*** Opening EXTRACTED RECORDS ***
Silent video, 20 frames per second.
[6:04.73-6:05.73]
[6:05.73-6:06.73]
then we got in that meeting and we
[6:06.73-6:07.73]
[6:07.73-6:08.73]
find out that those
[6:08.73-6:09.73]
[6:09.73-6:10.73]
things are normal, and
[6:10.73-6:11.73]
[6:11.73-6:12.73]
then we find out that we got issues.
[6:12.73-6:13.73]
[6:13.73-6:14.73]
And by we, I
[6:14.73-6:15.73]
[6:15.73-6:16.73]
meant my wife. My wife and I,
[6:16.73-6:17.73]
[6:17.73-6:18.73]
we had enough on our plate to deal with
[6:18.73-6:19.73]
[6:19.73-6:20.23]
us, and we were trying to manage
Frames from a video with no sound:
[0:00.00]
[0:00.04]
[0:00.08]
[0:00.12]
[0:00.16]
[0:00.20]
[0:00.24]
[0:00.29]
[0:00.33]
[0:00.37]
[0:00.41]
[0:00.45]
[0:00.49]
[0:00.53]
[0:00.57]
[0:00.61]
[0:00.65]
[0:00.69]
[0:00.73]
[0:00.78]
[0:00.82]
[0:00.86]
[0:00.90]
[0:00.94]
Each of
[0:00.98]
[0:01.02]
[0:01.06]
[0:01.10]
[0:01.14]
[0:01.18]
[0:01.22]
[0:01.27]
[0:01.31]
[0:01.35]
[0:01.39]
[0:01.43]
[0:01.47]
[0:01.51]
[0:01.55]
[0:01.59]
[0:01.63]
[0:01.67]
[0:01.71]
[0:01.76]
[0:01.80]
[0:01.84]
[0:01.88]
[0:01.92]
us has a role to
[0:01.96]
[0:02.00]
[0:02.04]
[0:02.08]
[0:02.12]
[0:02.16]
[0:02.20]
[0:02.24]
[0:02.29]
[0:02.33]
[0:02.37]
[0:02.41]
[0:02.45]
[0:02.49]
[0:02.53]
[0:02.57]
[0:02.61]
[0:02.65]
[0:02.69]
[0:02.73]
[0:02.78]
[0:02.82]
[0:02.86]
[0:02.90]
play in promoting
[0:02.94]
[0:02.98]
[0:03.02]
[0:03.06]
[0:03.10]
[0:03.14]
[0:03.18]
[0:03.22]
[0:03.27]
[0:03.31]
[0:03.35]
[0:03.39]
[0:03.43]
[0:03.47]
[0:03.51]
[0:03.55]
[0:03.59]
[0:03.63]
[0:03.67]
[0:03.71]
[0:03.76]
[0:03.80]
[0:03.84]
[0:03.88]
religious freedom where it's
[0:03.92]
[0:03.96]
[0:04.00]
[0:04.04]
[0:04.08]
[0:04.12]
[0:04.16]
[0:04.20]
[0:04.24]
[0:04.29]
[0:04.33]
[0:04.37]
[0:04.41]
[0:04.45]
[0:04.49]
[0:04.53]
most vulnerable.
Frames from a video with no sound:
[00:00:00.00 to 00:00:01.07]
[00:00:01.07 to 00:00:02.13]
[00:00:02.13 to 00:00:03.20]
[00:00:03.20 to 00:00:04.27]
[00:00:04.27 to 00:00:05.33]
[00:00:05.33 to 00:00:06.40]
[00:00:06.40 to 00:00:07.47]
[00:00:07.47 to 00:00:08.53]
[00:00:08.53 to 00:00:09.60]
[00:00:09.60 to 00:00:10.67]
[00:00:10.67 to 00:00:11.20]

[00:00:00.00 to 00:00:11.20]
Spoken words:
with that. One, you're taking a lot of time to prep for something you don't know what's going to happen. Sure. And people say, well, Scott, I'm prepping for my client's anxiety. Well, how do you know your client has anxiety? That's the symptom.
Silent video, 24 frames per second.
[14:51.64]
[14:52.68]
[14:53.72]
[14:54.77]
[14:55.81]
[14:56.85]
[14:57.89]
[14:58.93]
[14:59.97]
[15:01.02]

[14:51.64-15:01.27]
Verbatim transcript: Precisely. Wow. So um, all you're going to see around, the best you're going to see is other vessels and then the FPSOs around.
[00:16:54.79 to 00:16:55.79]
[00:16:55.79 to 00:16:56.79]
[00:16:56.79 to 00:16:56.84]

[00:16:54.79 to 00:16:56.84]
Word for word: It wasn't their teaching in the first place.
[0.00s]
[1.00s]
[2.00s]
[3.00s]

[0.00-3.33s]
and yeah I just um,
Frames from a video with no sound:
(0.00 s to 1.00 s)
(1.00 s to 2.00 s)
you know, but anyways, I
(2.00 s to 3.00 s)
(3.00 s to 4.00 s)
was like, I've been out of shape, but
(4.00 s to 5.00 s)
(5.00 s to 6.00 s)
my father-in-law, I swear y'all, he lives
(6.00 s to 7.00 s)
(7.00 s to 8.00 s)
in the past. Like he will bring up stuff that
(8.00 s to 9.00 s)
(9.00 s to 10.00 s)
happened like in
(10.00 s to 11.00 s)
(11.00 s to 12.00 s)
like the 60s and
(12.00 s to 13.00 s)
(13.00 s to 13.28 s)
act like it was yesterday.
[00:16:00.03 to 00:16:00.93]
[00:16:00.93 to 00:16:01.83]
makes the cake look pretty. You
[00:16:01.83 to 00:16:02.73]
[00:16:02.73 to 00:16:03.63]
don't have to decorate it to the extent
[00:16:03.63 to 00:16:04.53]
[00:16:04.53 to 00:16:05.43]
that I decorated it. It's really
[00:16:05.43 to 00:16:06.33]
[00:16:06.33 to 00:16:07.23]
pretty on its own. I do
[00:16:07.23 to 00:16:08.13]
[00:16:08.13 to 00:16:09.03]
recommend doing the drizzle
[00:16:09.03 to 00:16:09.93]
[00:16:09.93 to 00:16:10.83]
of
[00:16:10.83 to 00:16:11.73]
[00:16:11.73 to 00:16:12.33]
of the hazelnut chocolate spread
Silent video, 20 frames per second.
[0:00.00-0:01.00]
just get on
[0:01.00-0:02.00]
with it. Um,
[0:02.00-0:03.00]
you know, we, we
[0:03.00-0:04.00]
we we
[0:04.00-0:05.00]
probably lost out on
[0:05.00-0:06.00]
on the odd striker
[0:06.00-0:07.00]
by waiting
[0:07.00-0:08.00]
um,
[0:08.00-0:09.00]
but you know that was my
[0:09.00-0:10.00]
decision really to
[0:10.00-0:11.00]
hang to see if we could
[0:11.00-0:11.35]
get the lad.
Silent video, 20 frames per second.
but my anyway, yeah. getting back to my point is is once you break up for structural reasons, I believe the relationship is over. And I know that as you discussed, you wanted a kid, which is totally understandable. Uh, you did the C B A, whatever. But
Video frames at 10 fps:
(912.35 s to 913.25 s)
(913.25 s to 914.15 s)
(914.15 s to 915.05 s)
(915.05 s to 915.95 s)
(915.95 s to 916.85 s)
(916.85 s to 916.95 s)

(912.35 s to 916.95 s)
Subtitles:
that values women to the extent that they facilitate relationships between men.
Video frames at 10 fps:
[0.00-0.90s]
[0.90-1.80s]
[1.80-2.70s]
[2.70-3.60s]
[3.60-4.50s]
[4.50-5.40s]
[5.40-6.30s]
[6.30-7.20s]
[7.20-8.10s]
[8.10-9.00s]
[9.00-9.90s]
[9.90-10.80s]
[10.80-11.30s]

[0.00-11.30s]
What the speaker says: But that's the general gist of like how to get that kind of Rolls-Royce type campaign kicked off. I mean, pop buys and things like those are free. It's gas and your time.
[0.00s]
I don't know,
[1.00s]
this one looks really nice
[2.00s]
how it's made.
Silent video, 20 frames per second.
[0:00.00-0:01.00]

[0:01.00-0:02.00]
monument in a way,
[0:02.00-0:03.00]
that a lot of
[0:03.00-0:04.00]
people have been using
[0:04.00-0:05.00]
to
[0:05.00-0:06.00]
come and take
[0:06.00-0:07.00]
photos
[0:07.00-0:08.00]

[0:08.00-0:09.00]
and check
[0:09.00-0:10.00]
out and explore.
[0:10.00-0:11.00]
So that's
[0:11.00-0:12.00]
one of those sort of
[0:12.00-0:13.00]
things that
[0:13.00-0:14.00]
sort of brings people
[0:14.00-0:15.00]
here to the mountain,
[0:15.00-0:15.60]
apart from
*** Closing EXTRACTED RECORDS ***
-- DIRECTIONS --
Set every line down again exactly. Begin with the first line of the entries and finish with the line containing "[00:00:02.13 to 00:00:03.20]".

-- PROBLEM SOLUTION --
Silent video, 20 frames per second.
[6:04.73-6:05.73]
[6:05.73-6:06.73]
then we got in that meeting and we
[6:06.73-6:07.73]
[6:07.73-6:08.73]
find out that those
[6:08.73-6:09.73]
[6:09.73-6:10.73]
things are normal, and
[6:10.73-6:11.73]
[6:11.73-6:12.73]
then we find out that we got issues.
[6:12.73-6:13.73]
[6:13.73-6:14.73]
And by we, I
[6:14.73-6:15.73]
[6:15.73-6:16.73]
meant my wife. My wife and I,
[6:16.73-6:17.73]
[6:17.73-6:18.73]
we had enough on our plate to deal with
[6:18.73-6:19.73]
[6:19.73-6:20.23]
us, and we were trying to manage
Frames from a video with no sound:
[0:00.00]
[0:00.04]
[0:00.08]
[0:00.12]
[0:00.16]
[0:00.20]
[0:00.24]
[0:00.29]
[0:00.33]
[0:00.37]
[0:00.41]
[0:00.45]
[0:00.49]
[0:00.53]
[0:00.57]
[0:00.61]
[0:00.65]
[0:00.69]
[0:00.73]
[0:00.78]
[0:00.82]
[0:00.86]
[0:00.90]
[0:00.94]
Each of
[0:00.98]
[0:01.02]
[0:01.06]
[0:01.10]
[0:01.14]
[0:01.18]
[0:01.22]
[0:01.27]
[0:01.31]
[0:01.35]
[0:01.39]
[0:01.43]
[0:01.47]
[0:01.51]
[0:01.55]
[0:01.59]
[0:01.63]
[0:01.67]
[0:01.71]
[0:01.76]
[0:01.80]
[0:01.84]
[0:01.88]
[0:01.92]
us has a role to
[0:01.96]
[0:02.00]
[0:02.04]
[0:02.08]
[0:02.12]
[0:02.16]
[0:02.20]
[0:02.24]
[0:02.29]
[0:02.33]
[0:02.37]
[0:02.41]
[0:02.45]
[0:02.49]
[0:02.53]
[0:02.57]
[0:02.61]
[0:02.65]
[0:02.69]
[0:02.73]
[0:02.78]
[0:02.82]
[0:02.86]
[0:02.90]
play in promoting
[0:02.94]
[0:02.98]
[0:03.02]
[0:03.06]
[0:03.10]
[0:03.14]
[0:03.18]
[0:03.22]
[0:03.27]
[0:03.31]
[0:03.35]
[0:03.39]
[0:03.43]
[0:03.47]
[0:03.51]
[0:03.55]
[0:03.59]
[0:03.63]
[0:03.67]
[0:03.71]
[0:03.76]
[0:03.80]
[0:03.84]
[0:03.88]
religious freedom where it's
[0:03.92]
[0:03.96]
[0:04.00]
[0:04.04]
[0:04.08]
[0:04.12]
[0:04.16]
[0:04.20]
[0:04.24]
[0:04.29]
[0:04.33]
[0:04.37]
[0:04.41]
[0:04.45]
[0:04.49]
[0:04.53]
most vulnerable.
Frames from a video with no sound:
[00:00:00.00 to 00:00:01.07]
[00:00:01.07 to 00:00:02.13]
[00:00:02.13 to 00:00:03.20]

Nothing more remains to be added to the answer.